Reputation: 157
I'm trying to figure out a nice line of regex to match the following:
1:[any chars here except newlines]|1:[any chars here except newlines]...
I want my regex to be able to match an infinite number of repeats of this type. The clostest I've come to figuring it out is with '(1:[^|]*\|)\1+'
, but it doesn't work for two reasons. Firstly, that will only find strings that have an additional pipe at the end of the string. Secondly, the text within the first capture must be the same throughout.

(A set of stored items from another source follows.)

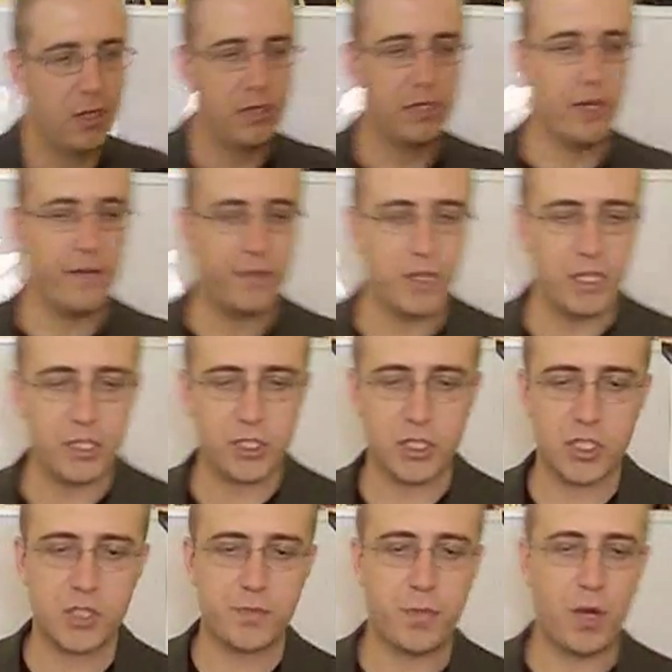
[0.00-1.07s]

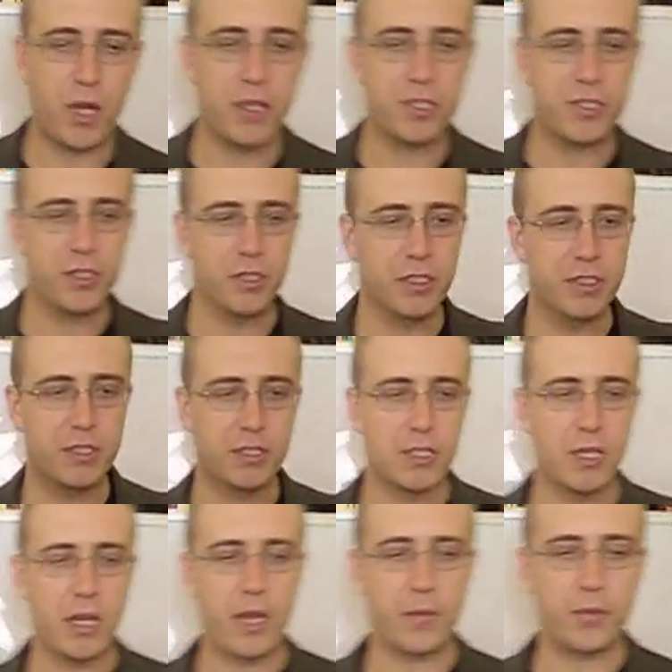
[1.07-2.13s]
definitions, postulates,
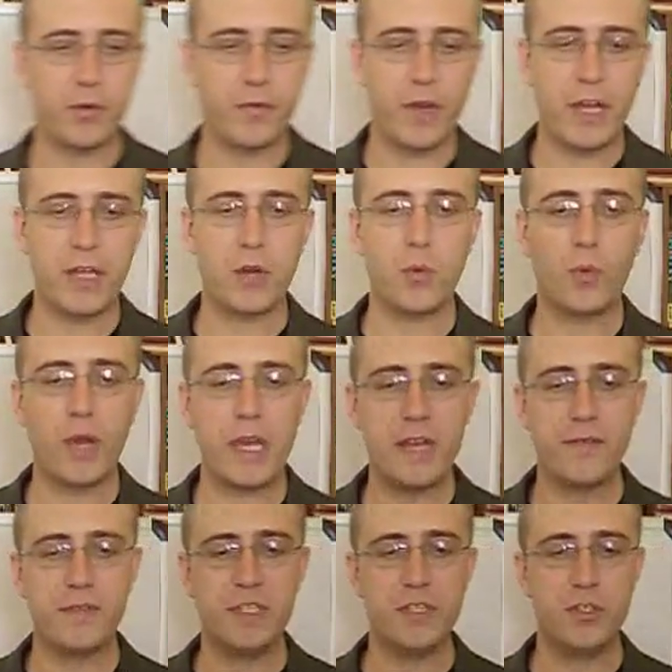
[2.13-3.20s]
and provide a
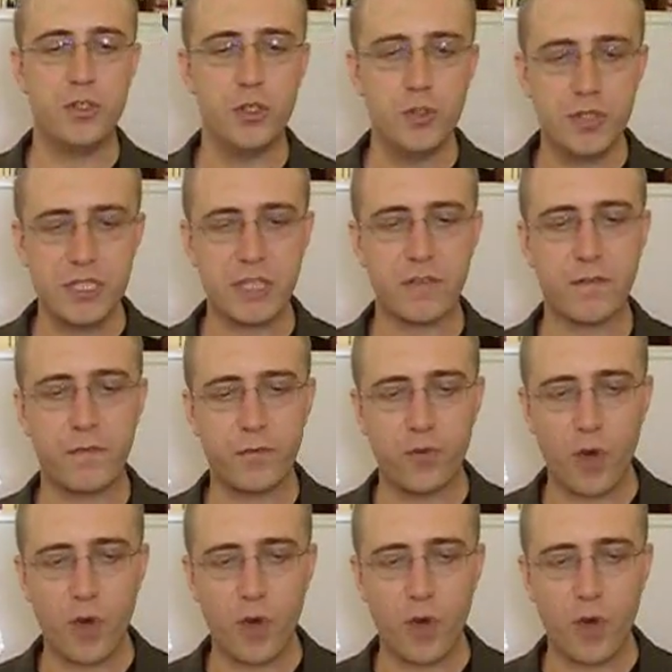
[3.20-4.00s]
way of deducing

I could solve this using a split, but I just wondered if there was a nice way of doing this in a regular expression.
Upvotes: 2
Views: 3339
Reputation: 174696
You could do like this,
^(1:[^|\n]*)(?:\|(?1))*$
(?1)
Recurses the first capturing group. Read more about recursive regex at here .
For languages which won't support recursive regex.

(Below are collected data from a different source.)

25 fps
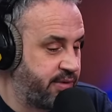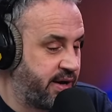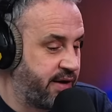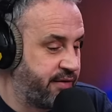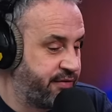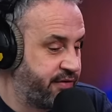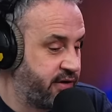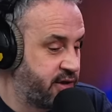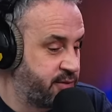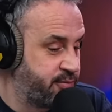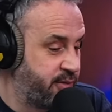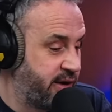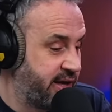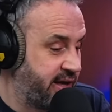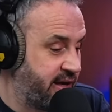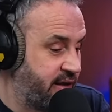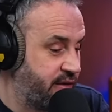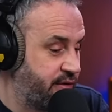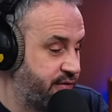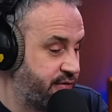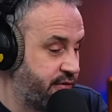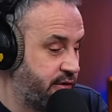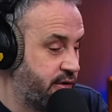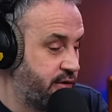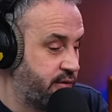first breaking
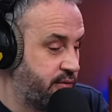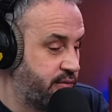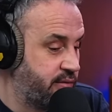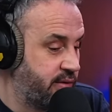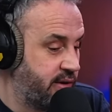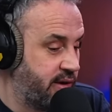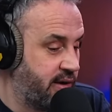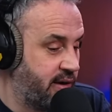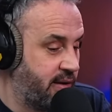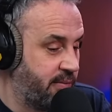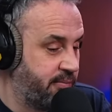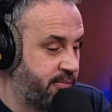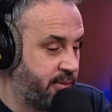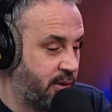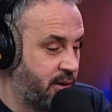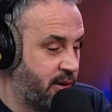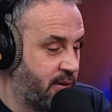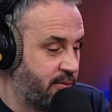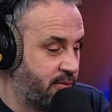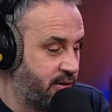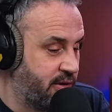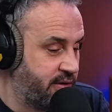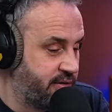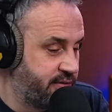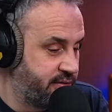through at
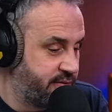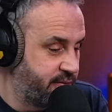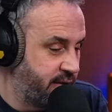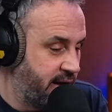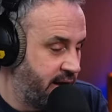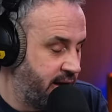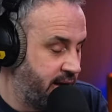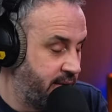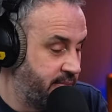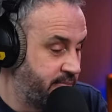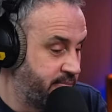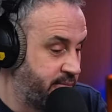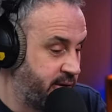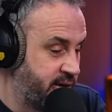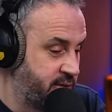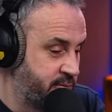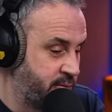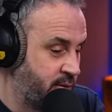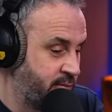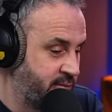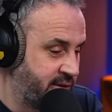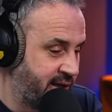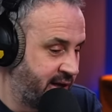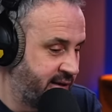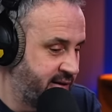Bournemouth, but his
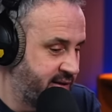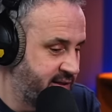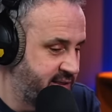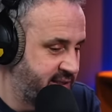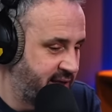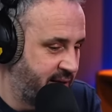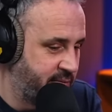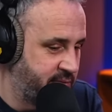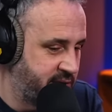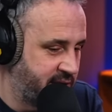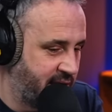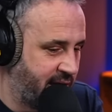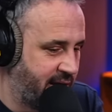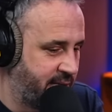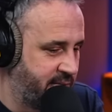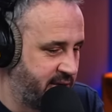mum died at the same time.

^(?:1:[^|\n]*)(?:\|1:[^|\n]*)*$
Python code:
In [10]: import re
In [11]: s = """1:[any chars here except newlines]|1:[any chars here except newlines]
...: 1:[any chars here except newlines]
...: 1:foo
...: 1:foo|1:bar
...: 1:foo|1:bar|1:baz
...: 1:foo|1:bar|1:baz|1:bak
...: 1:foo|"""
In [14]: for i in re.findall(r'(?m)^(?:1:[^|\n]*)(?:\|1:[^|\n]*)*$', s):
...: print(i)
...:
1:[any chars here except newlines]|1:[any chars here except newlines]
1:[any chars here except newlines]
1:foo
1:foo|1:bar
1:foo|1:bar|1:baz
1:foo|1:bar|1:baz|1:bak
Upvotes: 1
Reputation: 76646
Apply the quantifier to the entire group:
^(?:1:[^|\n]*\|?)+(?<!\|)$
^
asserts the position at the beginning of the string. It then matches 1:
followed by any characters that are not |
or a newline, zero or more times (indicated by the *
). This entire group can be repeated one or more times (indicated by the +
). The (?<!\|)
is a negative lookbehind that asserts that the last character is not a |
. $
asserts position at the end of the string.
It matches all of these:
1:foo
1:foo|1:bar
1:foo|1:bar|1:baz
1:foo|1:bar|1:baz|1:bak
But will not match
1:foo|
and similar.
Upvotes: 5